How to intersect rows containing an array for a dataframe in pyspark-CodePudding

I have a dataframe

   df = spark.createDataFrame(
    [(2022, 1, 3, '01', ['apple', 'banana', 'orange'],
      [['apple', 'edible', 'fruit', 'green'], ['largest', 'herbaceous', 'flowering', 'plant', 'Vitamin B', 'fruit'],
       ['source', 'Vitamin C', 'fruit']], [['fruit', 2], ['Vitamin', 2]]),
     (2022, 1, 3, '02', ['apple', 'banana', 'avocado'],
     [['apple', 'edible', 'fruit', 'green'], ['largest', 'herbaceous', 'flowering', 'plant', 'Vitamin B', 'fruit'],
      ['medium', 'dark', 'green', 'fruit']], [['fruit', 3], ['green', 2]]),
     (2022, 2, 4, '03', ['pomelo', 'fig'],
     [['citrus', 'fruit', 'sweet'], ['soft', 'sweet']], [['sweet', 2]]), ],
    ['year', 'month', 'day', 'id', "list_of_fruits",
        'collected_tokens', 'most_common_word']
)

 ---- ----- --- --- ------------------------ ------------------------------------------------------------------------------------------------------------------------ -------------------------- 
|year|month|day|id |list_of_fruits          |collected_tokens                                                                                                        |most_common_word          |
 ---- ----- --- --- ------------------------ ------------------------------------------------------------------------------------------------------------------------ -------------------------- 
|2022|1    |3  |01 |[apple, banana, orange] |[[apple, edible, fruit, green], [largest, herbaceous, flowering, plant, Vitamin B, fruit], [source, Vitamin C, fruit]]  |[[fruit, 2], [Vitamin, 2]]|
|2022|1    |3  |02 |[apple, banana, avocado]|[[apple, edible, fruit, green], [largest, herbaceous, flowering, plant, Vitamin B, fruit], [medium, dark, green, fruit]]|[[fruit, 3], [green, 2]]  |
|2022|2    |4  |03 |[pomelo, fig]           |[[citrus, fruit, sweet], [soft, sweet]]                                                                                 |[[sweet, 2]]              |
 ---- ----- --- --- ------------------------ ------------------------------------------------------------------------------------------------------------------------ --------------------------

I want to groupby by year, day, and month and intersect rows containing a list, a list of lists and a list with a key and min value (the last three columns respectively).
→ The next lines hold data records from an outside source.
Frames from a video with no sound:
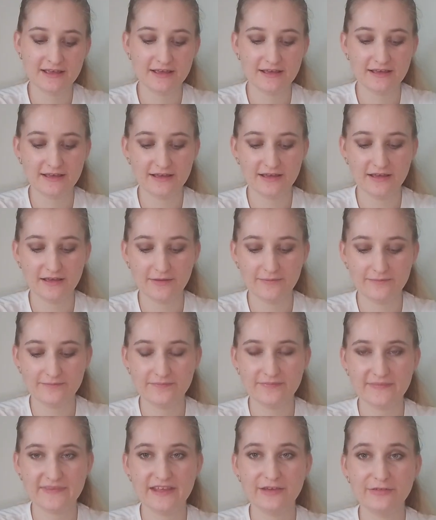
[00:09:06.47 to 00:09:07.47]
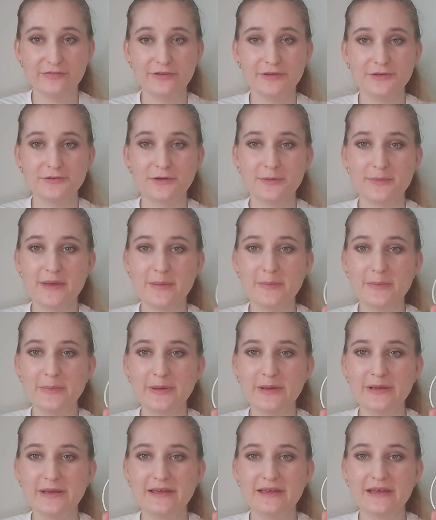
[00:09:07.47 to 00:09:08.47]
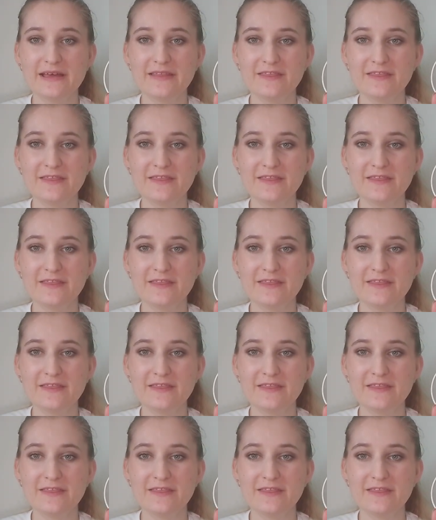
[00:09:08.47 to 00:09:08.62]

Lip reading: If you remember,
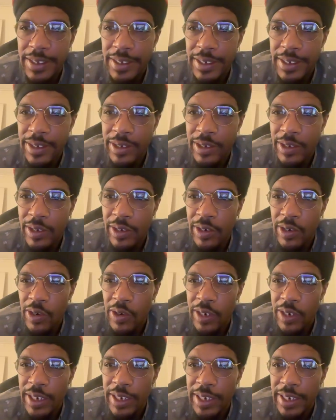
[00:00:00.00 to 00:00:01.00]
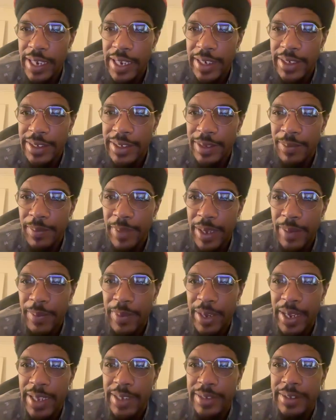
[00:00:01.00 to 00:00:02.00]
You're going to go connect to
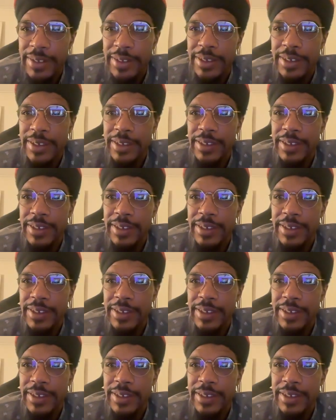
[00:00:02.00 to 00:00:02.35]
MetaMask,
In the end, I would like this result

 ---- ----- --- --- --------------------------- ------------------------------------------------------------------------------------------ ----------------------------- 
|year|month|day|id |intersection_list_of_fruits|intersection_collected_tokens                                                             |intersection_most_common_word|
 ---- ----- --- --- --------------------------- ------------------------------------------------------------------------------------------ ----------------------------- 
|2022|1    |3  |01 |[apple, banana]            |[[apple, edible, fruit, green], [largest, herbaceous, flowering, plant, Vitamin B, fruit]]|[[fruit, 2]]                 |
|2022|1    |3  |02 |[apple, banana]            |[[apple, edible, fruit, green], [largest, herbaceous, flowering, plant, Vitamin B, fruit]]|[[fruit, 2]]                 |
|2022|2    |4  |03 |[pomelo, fig]              |[[citrus, fruit, sweet], [soft, sweet]]                                                   |[[sweet, 2]]                 |
 ---- ----- --- --- --------------------------- ------------------------------------------------------------------------------------------ -----------------------------

So in the column intersection_list_of_fruits missing [orange],[avocado], in the column intersection_collected_tokens missing [source, Vitamin C, fruit], [medium, dark, green, fruit] and in the column intersection_most_common_word missing [Vitamin, 2], [green, 2].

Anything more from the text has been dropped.